Finding and establishing that competitive edge can make or break your business.
Few businesses have no competition. Therefore, it’s part of most business plans to study and report on the competition. Whether this means carefully scouring their Web sites, reviewing their annual reports, or anonymously visiting their business locations, you should take notes on what you find and establish a database on both your direct competitors and your indirect ones.
Once you have the lowdown on their business, the amenities or services that they offer, and their pricing, you can begin looking for your competitive edge. In short, ask yourself what you can offer that your competitors cannot.
There are several areas to evaluate when looking to build a competitive edge:
- The target market. Do your competitors pursue all of their potential customers? Is there an age group or demographic audience to whom they do not cater adequately? Perhaps they have a wealth of furniture but nothing for that “tween” or teen audience who are beyond the kiddy beds. Look for gaps in their demographics.
- Pricing.
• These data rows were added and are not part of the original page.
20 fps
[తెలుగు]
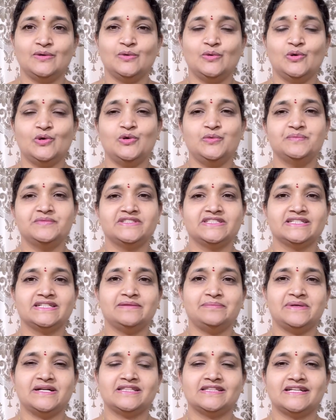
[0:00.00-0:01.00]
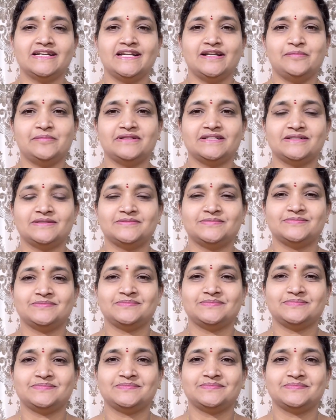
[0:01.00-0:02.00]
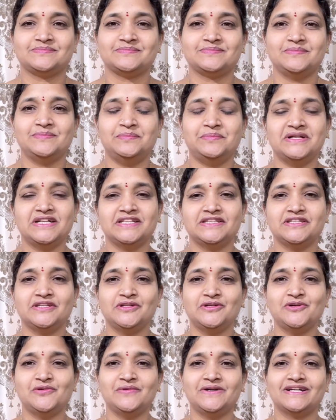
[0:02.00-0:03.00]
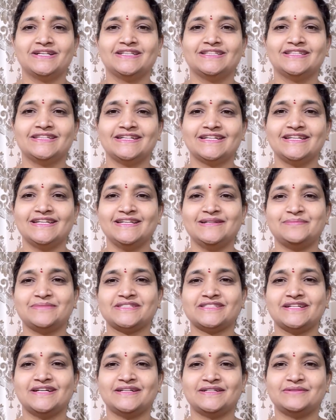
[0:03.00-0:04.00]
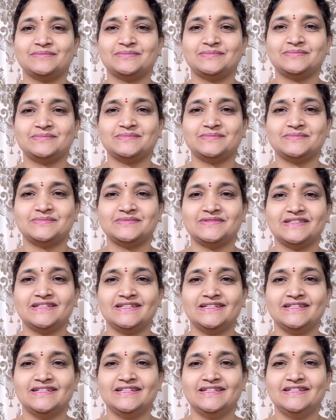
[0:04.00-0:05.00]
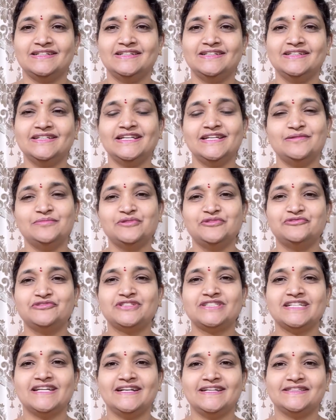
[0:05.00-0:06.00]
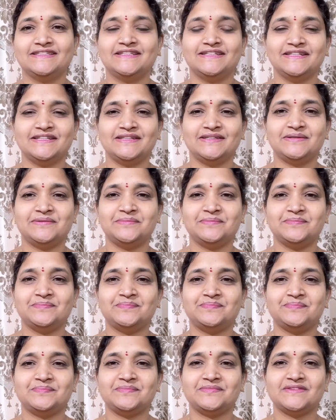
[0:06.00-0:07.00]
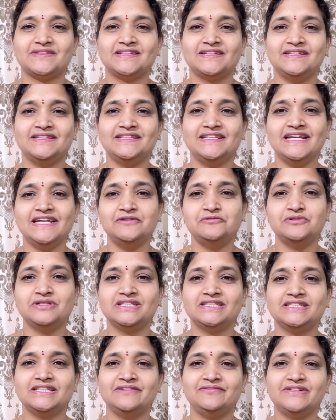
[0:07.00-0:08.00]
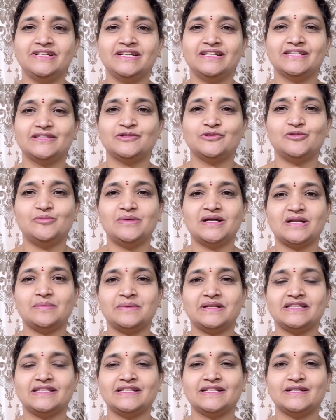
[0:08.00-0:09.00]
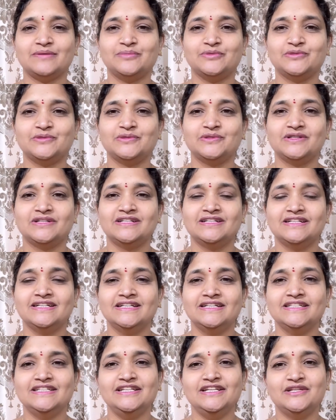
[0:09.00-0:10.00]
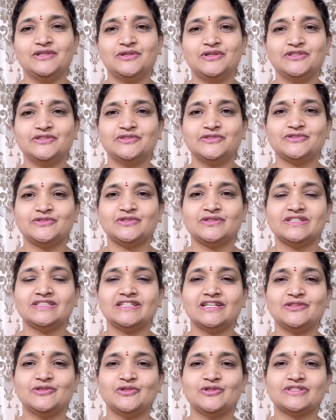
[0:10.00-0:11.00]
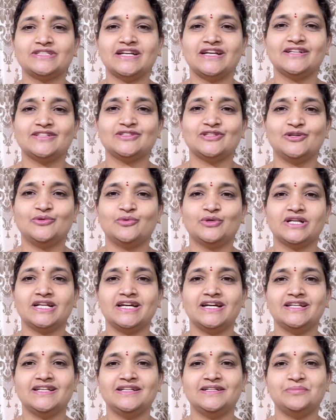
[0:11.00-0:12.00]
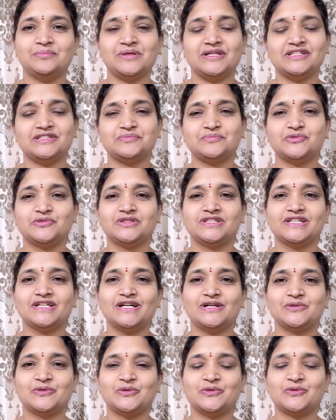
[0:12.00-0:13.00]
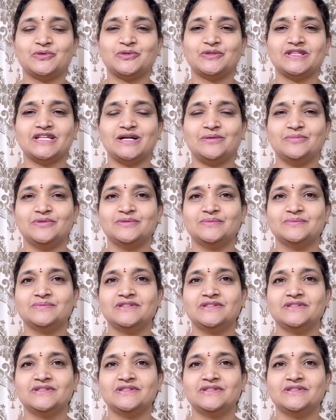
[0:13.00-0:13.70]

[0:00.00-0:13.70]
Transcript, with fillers: ఓం శ్రీ మాత్రే నమ మన తెలుగు వారందరికీ నమస్కారం నేను మీ ఉషా అద్దంకి దేవుని దీవెనలతో మనమందరము ఈరోజు సుఖ సంతోషాలతో ఉండాలని మనస్ఫూర్తిగా కోరుకుందాము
Beating your competitors’ prices is always a way to hook customers. However, it may not keep you in the black. You can only beat prices if your overhead is low enough to make it work. Therefore, you need to evaluate where you can cut corners. Special sales on hot items can be a more attractive option than always trying to beat the price of your competitor. To learn more about this, read How to Price Your Store Merchandise.
- Convenience. People want things quickly. If you can find a way to expedite the sales process without compromising excellent service or the quality of your products, then you may be able to use this as your edge.
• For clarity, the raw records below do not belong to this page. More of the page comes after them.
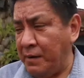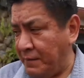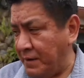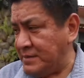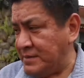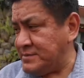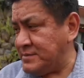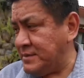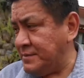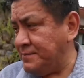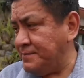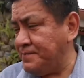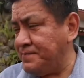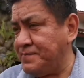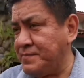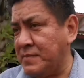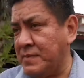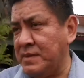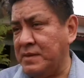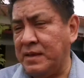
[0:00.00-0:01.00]
avance,
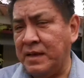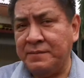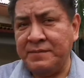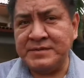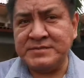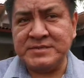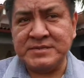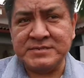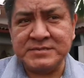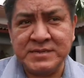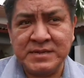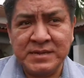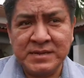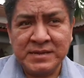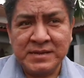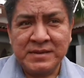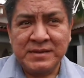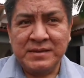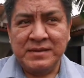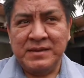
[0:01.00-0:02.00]
a veces
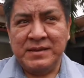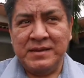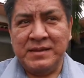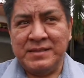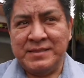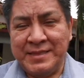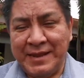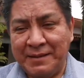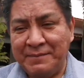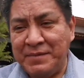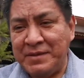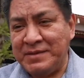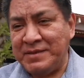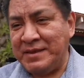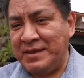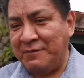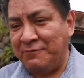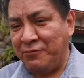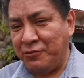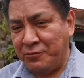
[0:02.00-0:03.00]
el
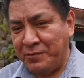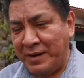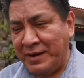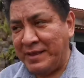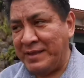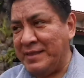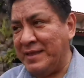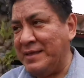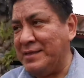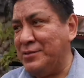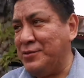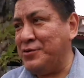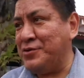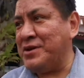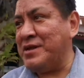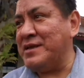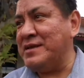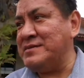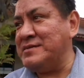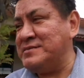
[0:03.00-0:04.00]
trámite, la formalidad, los
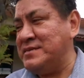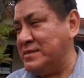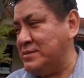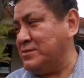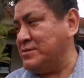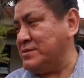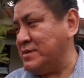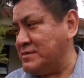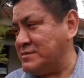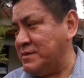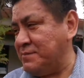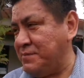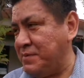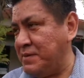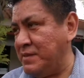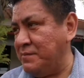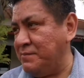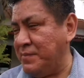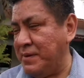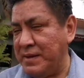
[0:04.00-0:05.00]
requisitos que se
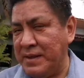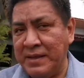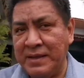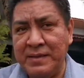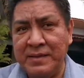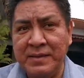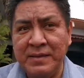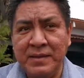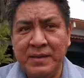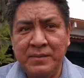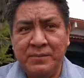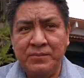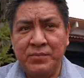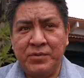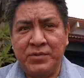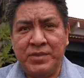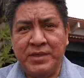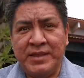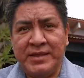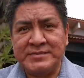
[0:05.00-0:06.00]
piden para
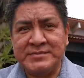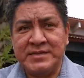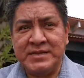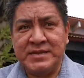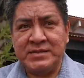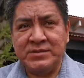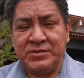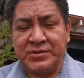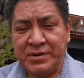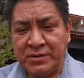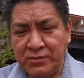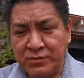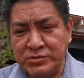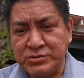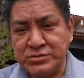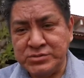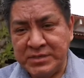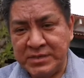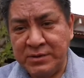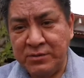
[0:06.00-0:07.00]
poder acceder a estos
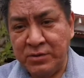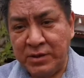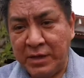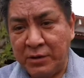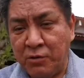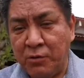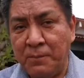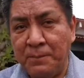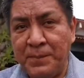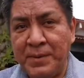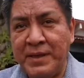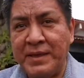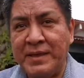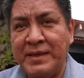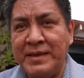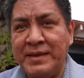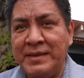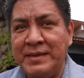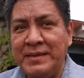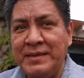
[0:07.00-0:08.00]
recursos es lo que
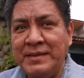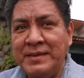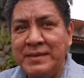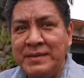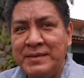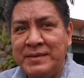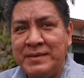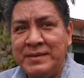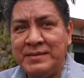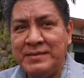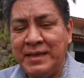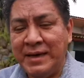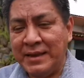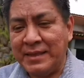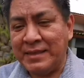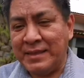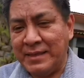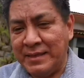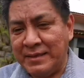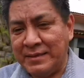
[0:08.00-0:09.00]
complica y
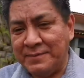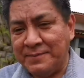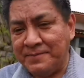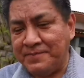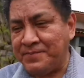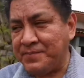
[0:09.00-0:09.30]
tarda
- Service. Many small businesses beat their big-box competitors with personalized service. Customers are typically willing to pay a little more for personal attention. Consider where your competitors are lacking on a customer service level and do it. Often this is more a matter of creativity, common sense, and good old-fashioned courtesy than it is a matter of expensive technology.
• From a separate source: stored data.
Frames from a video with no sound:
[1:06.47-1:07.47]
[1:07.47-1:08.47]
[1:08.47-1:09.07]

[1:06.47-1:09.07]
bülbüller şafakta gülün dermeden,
- Promotions and Buyer Incentives. What better way to show up the competition then with great promotional events and buyer incentive programs? Build a reputation for entertainment and generosity. Also, giving back to the community can enhance your reputation and give you a competitive edge.
Of course, none of the above will work if you do not know your customers. Therefore, market research is imperative. You need to know who frequents your competition and what they want. Are they looking for lower prices? A higher quality of personal service? Convenience? In the process of conducting your own research, use surveys and questionnaires to determine customer need. Additionally, you will need to monitor your competitors as their businesses grow and evolve. You can then determine which changes you will react to and which ones you will not, since maintaining a competitive edge means evolving with your competitors.
Finally, when you find your competitive edge, promote it!